## Assignment
Leave out the pictures and repeat the data exactly.

[Dataset entries]
- - - - - - -

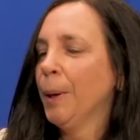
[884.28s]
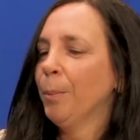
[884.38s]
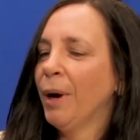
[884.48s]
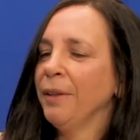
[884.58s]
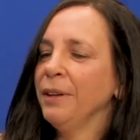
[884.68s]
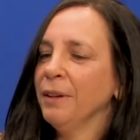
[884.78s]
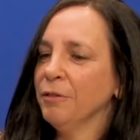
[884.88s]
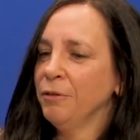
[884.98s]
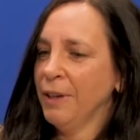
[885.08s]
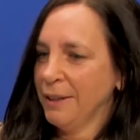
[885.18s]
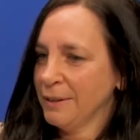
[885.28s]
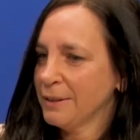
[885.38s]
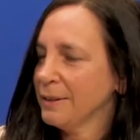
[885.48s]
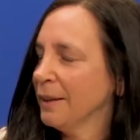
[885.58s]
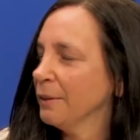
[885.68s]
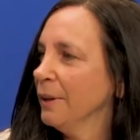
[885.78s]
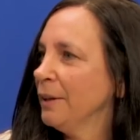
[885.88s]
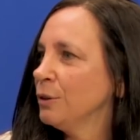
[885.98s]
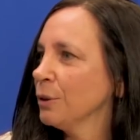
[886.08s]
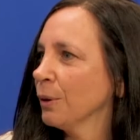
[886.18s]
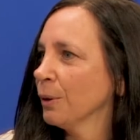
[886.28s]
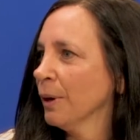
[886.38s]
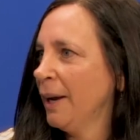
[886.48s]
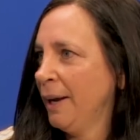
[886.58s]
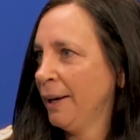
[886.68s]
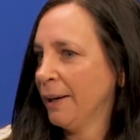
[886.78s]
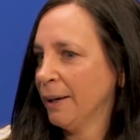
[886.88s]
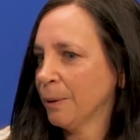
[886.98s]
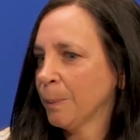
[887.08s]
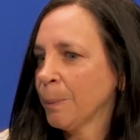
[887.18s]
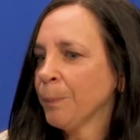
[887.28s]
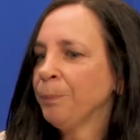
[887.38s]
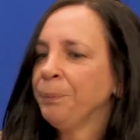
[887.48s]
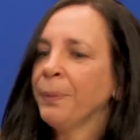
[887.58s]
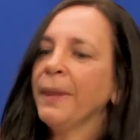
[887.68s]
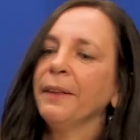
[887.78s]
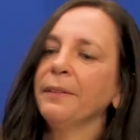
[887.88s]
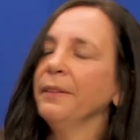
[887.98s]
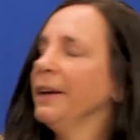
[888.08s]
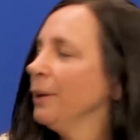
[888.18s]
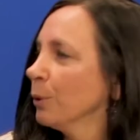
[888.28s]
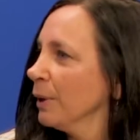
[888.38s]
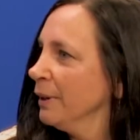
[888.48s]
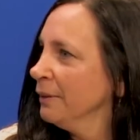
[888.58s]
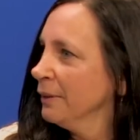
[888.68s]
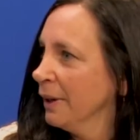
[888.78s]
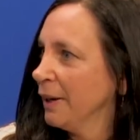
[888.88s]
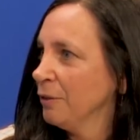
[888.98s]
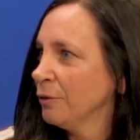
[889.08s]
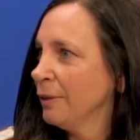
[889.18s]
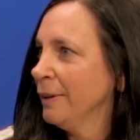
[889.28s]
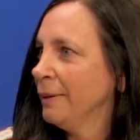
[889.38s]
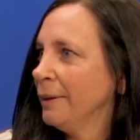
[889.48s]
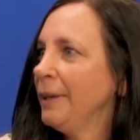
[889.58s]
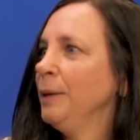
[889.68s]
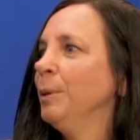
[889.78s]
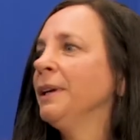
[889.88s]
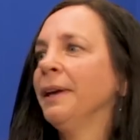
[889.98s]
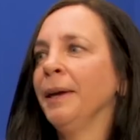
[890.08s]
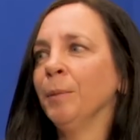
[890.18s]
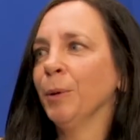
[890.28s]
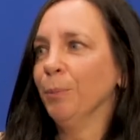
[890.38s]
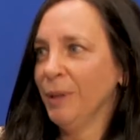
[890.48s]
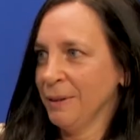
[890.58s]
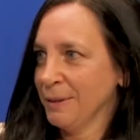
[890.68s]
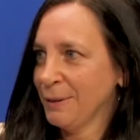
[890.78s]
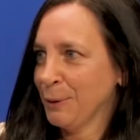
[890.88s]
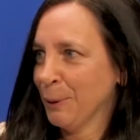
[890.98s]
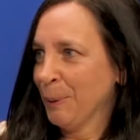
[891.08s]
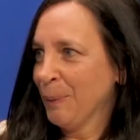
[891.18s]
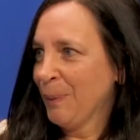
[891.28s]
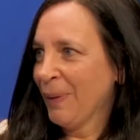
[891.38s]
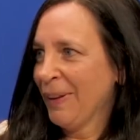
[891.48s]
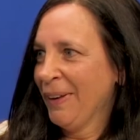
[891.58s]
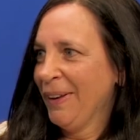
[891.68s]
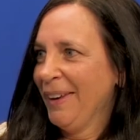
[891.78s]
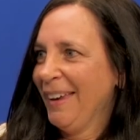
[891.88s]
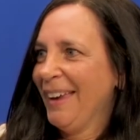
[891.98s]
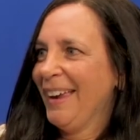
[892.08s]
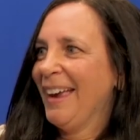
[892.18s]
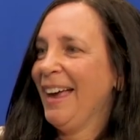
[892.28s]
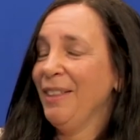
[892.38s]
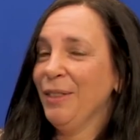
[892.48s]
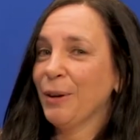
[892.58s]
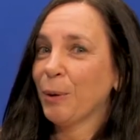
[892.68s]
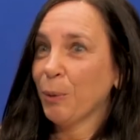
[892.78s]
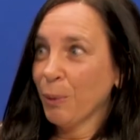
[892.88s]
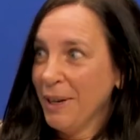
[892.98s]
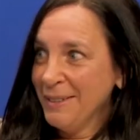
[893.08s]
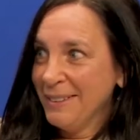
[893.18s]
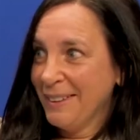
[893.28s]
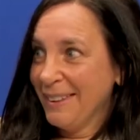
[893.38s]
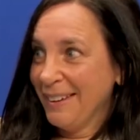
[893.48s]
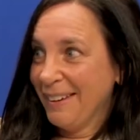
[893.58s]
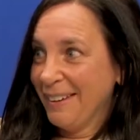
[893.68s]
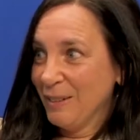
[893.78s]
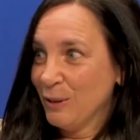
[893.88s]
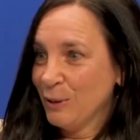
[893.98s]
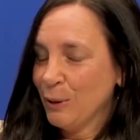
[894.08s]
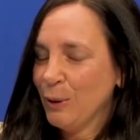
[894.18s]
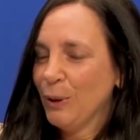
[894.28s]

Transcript: by the events that led to her hanging. Later in life, he became a minister. Wow. And the crazy thing is,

- - - - - - -

## Reply
[884.28s]
[884.38s]
[884.48s]
[884.58s]
[884.68s]
[884.78s]
[884.88s]
[884.98s]
[885.08s]
[885.18s]
[885.28s]
[885.38s]
[885.48s]
[885.58s]
[885.68s]
[885.78s]
[885.88s]
[885.98s]
[886.08s]
[886.18s]
[886.28s]
[886.38s]
[886.48s]
[886.58s]
[886.68s]
[886.78s]
[886.88s]
[886.98s]
[887.08s]
[887.18s]
[887.28s]
[887.38s]
[887.48s]
[887.58s]
[887.68s]
[887.78s]
[887.88s]
[887.98s]
[888.08s]
[888.18s]
[888.28s]
[888.38s]
[888.48s]
[888.58s]
[888.68s]
[888.78s]
[888.88s]
[888.98s]
[889.08s]
[889.18s]
[889.28s]
[889.38s]
[889.48s]
[889.58s]
[889.68s]
[889.78s]
[889.88s]
[889.98s]
[890.08s]
[890.18s]
[890.28s]
[890.38s]
[890.48s]
[890.58s]
[890.68s]
[890.78s]
[890.88s]
[890.98s]
[891.08s]
[891.18s]
[891.28s]
[891.38s]
[891.48s]
[891.58s]
[891.68s]
[891.78s]
[891.88s]
[891.98s]
[892.08s]
[892.18s]
[892.28s]
[892.38s]
[892.48s]
[892.58s]
[892.68s]
[892.78s]
[892.88s]
[892.98s]
[893.08s]
[893.18s]
[893.28s]
[893.38s]
[893.48s]
[893.58s]
[893.68s]
[893.78s]
[893.88s]
[893.98s]
[894.08s]
[894.18s]
[894.28s]

Transcript: by the events that led to her hanging. Later in life, he became a minister. Wow. And the crazy thing is,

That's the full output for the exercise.